چكيده لاتين :
Over the past half century, the pattern of clinical presentation of primary hyperparathyroidism (PHPT) has changed dramatically in Western countries; indeed it has evolved from a severe disease to an asymptomatic condition. The story is completely different in Eastern countries, where PHPT still presents with the traditional pattern
of bones and stones. The aim of the present review is to analyze Iranian experiences in the clinical, biochemical, radiological, and pathological
findings of PHPT and to compare these features with those of patients from developed and developing nations.
Materials & Methods: An extensive search of PHPT literature was carried out. Of the relevant publications from 1980-2006 (3 international, 3 local) five yielded compressive data in large series of Iranian patients. The information was evaluated, analyzed, summarized and compared
to that of patients from other Eastern and Western countries.
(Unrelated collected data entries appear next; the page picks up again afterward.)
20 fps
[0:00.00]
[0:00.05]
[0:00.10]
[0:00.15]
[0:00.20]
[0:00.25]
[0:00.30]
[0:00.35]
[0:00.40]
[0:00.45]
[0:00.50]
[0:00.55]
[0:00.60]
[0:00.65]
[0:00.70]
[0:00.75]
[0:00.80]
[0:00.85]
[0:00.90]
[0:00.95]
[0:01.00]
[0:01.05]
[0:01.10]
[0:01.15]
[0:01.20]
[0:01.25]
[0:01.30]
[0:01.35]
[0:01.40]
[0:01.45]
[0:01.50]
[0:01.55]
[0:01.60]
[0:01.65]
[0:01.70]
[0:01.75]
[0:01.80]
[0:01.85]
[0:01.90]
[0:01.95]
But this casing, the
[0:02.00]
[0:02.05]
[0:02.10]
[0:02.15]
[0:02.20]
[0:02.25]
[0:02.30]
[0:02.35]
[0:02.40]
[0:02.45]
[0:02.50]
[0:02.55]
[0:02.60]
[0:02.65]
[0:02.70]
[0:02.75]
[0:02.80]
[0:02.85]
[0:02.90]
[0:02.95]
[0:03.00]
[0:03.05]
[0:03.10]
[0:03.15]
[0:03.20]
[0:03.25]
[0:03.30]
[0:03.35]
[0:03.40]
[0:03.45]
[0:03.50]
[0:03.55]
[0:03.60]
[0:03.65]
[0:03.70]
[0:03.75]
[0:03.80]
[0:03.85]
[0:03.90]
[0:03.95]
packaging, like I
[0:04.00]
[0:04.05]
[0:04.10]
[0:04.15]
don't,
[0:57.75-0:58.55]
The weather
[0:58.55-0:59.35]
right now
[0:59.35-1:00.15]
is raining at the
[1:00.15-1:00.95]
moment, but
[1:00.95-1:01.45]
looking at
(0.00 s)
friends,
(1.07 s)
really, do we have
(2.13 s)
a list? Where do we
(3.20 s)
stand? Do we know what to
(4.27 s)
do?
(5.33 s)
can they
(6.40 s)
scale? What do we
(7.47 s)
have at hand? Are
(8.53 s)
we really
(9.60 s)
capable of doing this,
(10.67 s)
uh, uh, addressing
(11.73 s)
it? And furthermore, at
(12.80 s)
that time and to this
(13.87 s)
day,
Results: A total of 356 patients were included in these studies; there were 317 females and 49 males, age range 11 to 72 years, mean age
38.2±12.4 years with a female to male ratio of 6.4 to 1. Most patients presented with advanced skeletal involvement. Nephrolithiasis was diagnosed in 14-47% patients. Majority of patients had high serum PTH and low serum phosphorus levels; nearly all displayed some radiological
changes suggestive of hyperparathyroid bone disease. Osteoporosis, subperiosteal bone resorption, salt and pepper appearance, brown tumor
and pathologic fractures were frequent x-ray findings. Single adenoma was discovered in most patients. There were few cases with parathyroid
carcinoma. Mean parathyroid gland weight, reported in 177 cases, was 4.1 grams, (range 0.8 - 25 grams).
Conclusion: PHPT is a severe, symptomatic disease with serious complications and high morbidity in Iran. Advanced skeletal disease is the most common pattern of presentation at a young age.